In time, Christians have come to celebrate Pentecost and Trinity Sunday around the world.  The Russian painting translated "to the Pentecost" depicts Russian peasants on their way to the "Troitsa" or The Day of Holy Trinity.  There is much to see in this painting, yet do we dare see ourselves?  Isn't it also true that too often we feel the spiritual hunger pains of a spiritual drought?  We sense the meaninglessness of life, the isolation, deadness, hopelessness, and loneliness of existence.  We hunger for joy, life purpose, growth, something that we too often try to find in the wrong places.  We are spiritually hungry because we hunger for the Holy Spirit, the Lord and giver of life.  In communion with God, the Spirit unites us to God and to all the saints that have gone on before us.  We recall in the celebration of Holy Communion that we are united in one body with Christ and all the saints.
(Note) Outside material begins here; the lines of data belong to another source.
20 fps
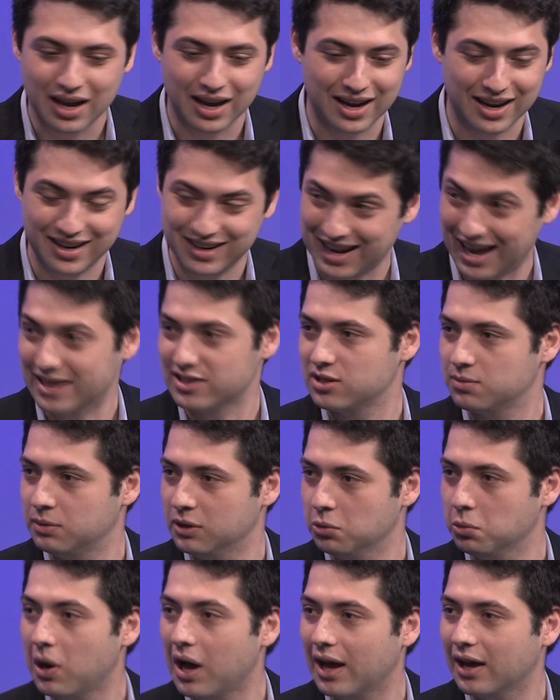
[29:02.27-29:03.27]
in
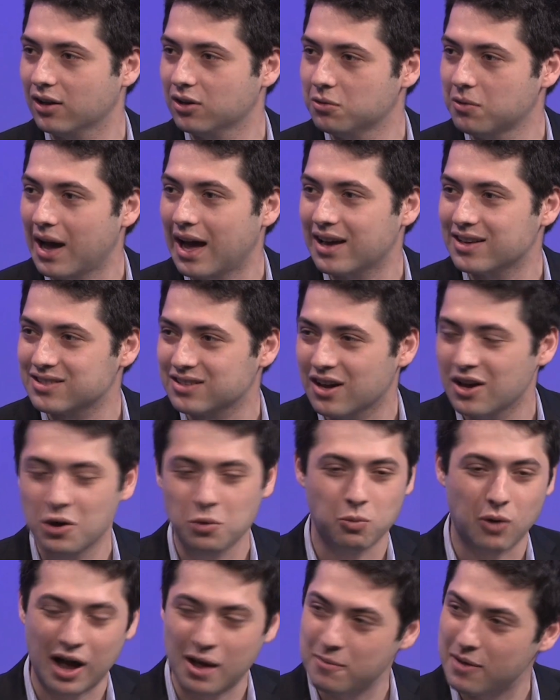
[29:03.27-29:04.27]
SPY. And you ask,
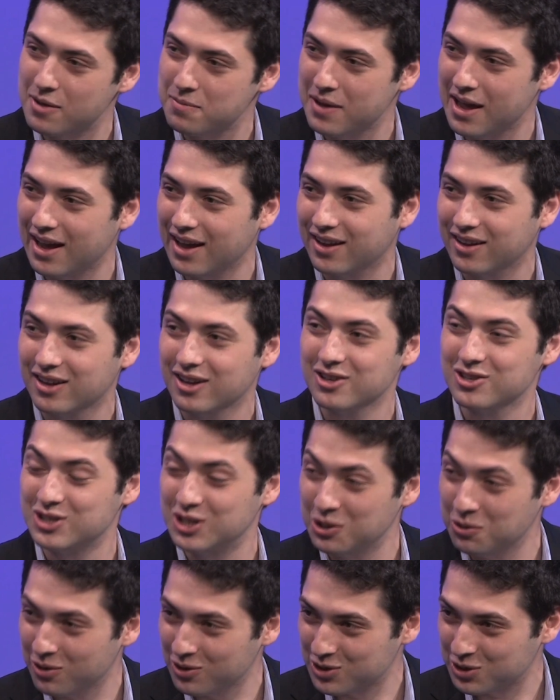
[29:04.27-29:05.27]
why am I paying
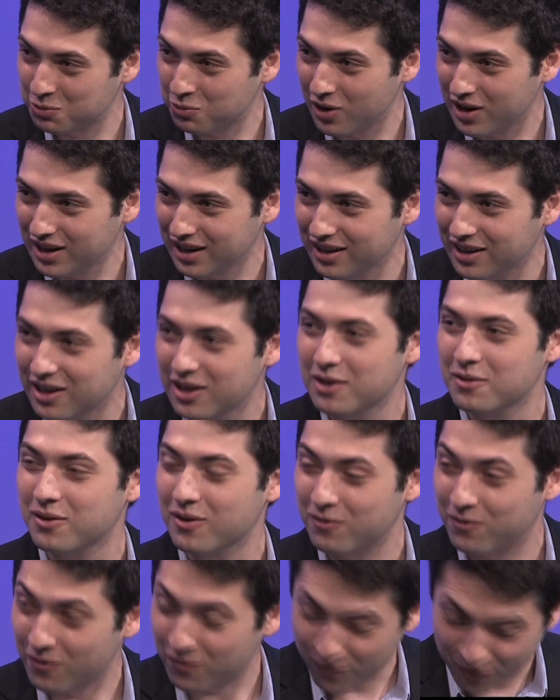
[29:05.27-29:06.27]
2 and 20
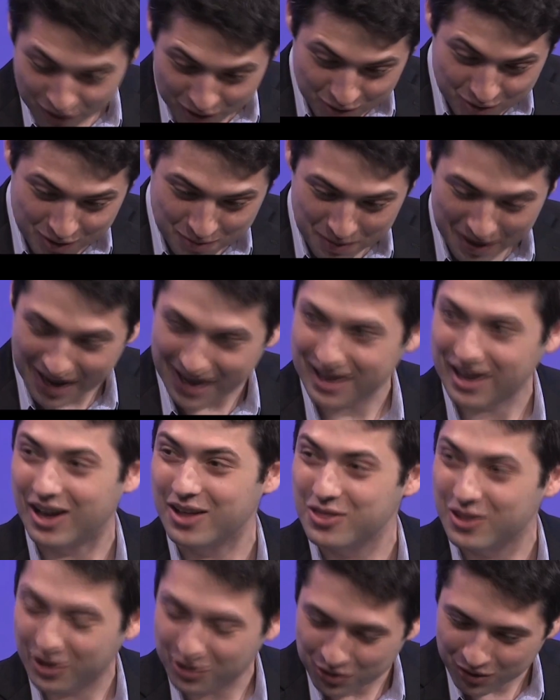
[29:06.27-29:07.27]
for you to pay
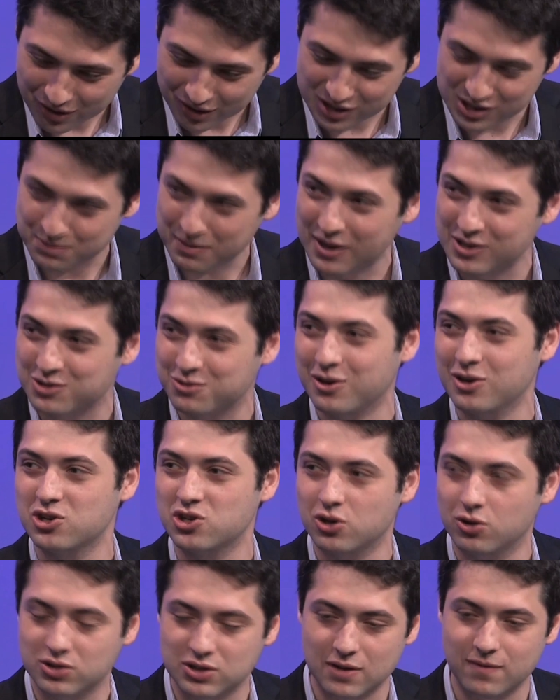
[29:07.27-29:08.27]
another expense
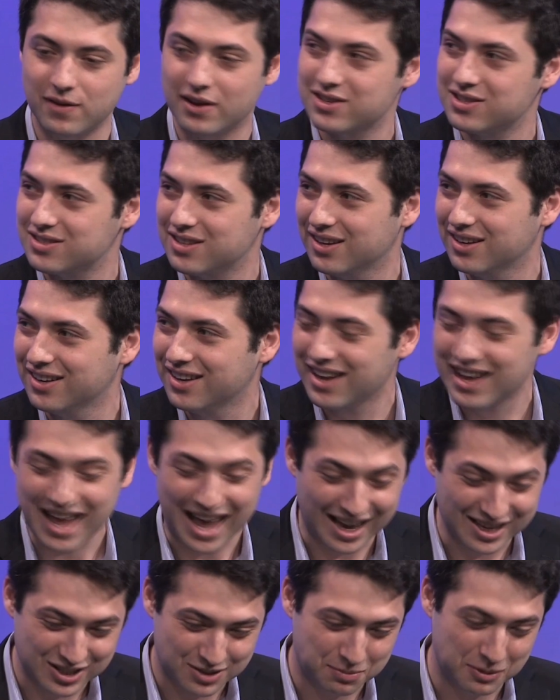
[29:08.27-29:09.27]
ratio to invest in
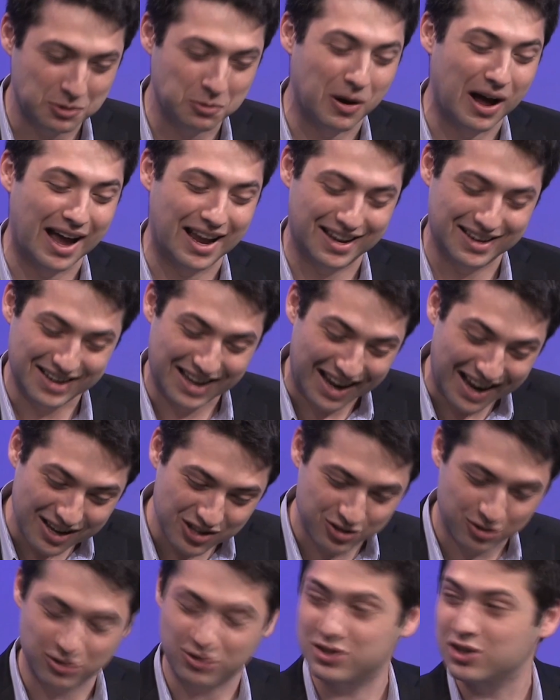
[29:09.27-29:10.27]
SPY? And the
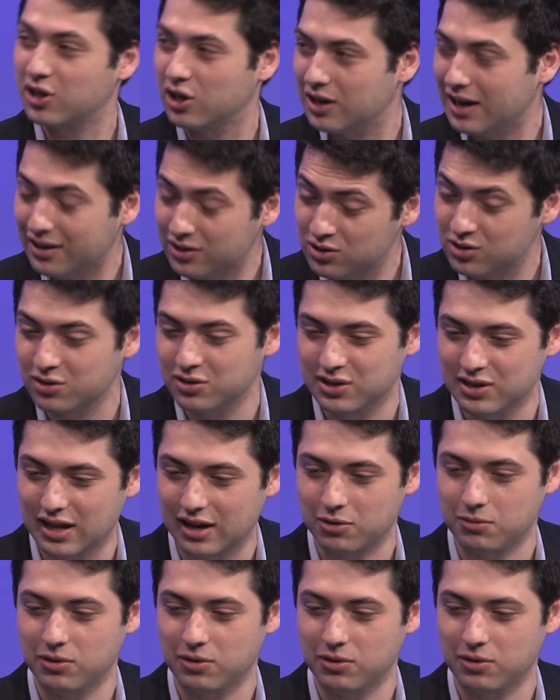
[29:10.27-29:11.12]
answer, there's a good answer to that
Pentecost celebrates the coming of God's Spirit to do something new. Waiting and praying after the ascension of Jesus, the apostles had gathered and waited until the miracle happened.  On the feast of Pentecost a sound came from heaven like a mighty rushing wind, and they began to speak about the acts of God in different languages and were understood by those in Jerusalem from all over the empire.  The Spirit of God who raised Jesus from the dead now comes to give us life where there was once only death, where there is sin, the Spirit brings forgiveness and hope, where there is confusion, the Spirit gives us guidance and wisdom, where we had no purpose, the Spirit calls us and gifts us, allows us to break from our old ways of thinking and acting and into a new reality.  The Spirit enables us to be united to God in Christ.  The Spirit enlivened a community committed to living and proclaiming the good news of the Kingdom of God.  The 3,000 that respond and are baptized that day become a worshipping community called and empowered by the Spirit of God, the "first fruits" of the harvest.  In what ever place we live and worship, it is the Spirit of God that must come to give new life to our spiritual communities of worship.  Around the world we often sense a spiritual drought that only God's spirit may quench.  Wars, destruction, fear, and genocide have been perpetuated on people of different faith's by people of different faith's.  In a world still filled with divisions and violence, and often no easy answers to our social and political conflicts, can we look to God for help?  Can we reap in our lives a real spiritual harvest of love for God and neighbor?  Those that look for a spiritual harvest of renewal that will enliven us again with a flame of love for others and for God will cry Come! Holy Spirit!  Come!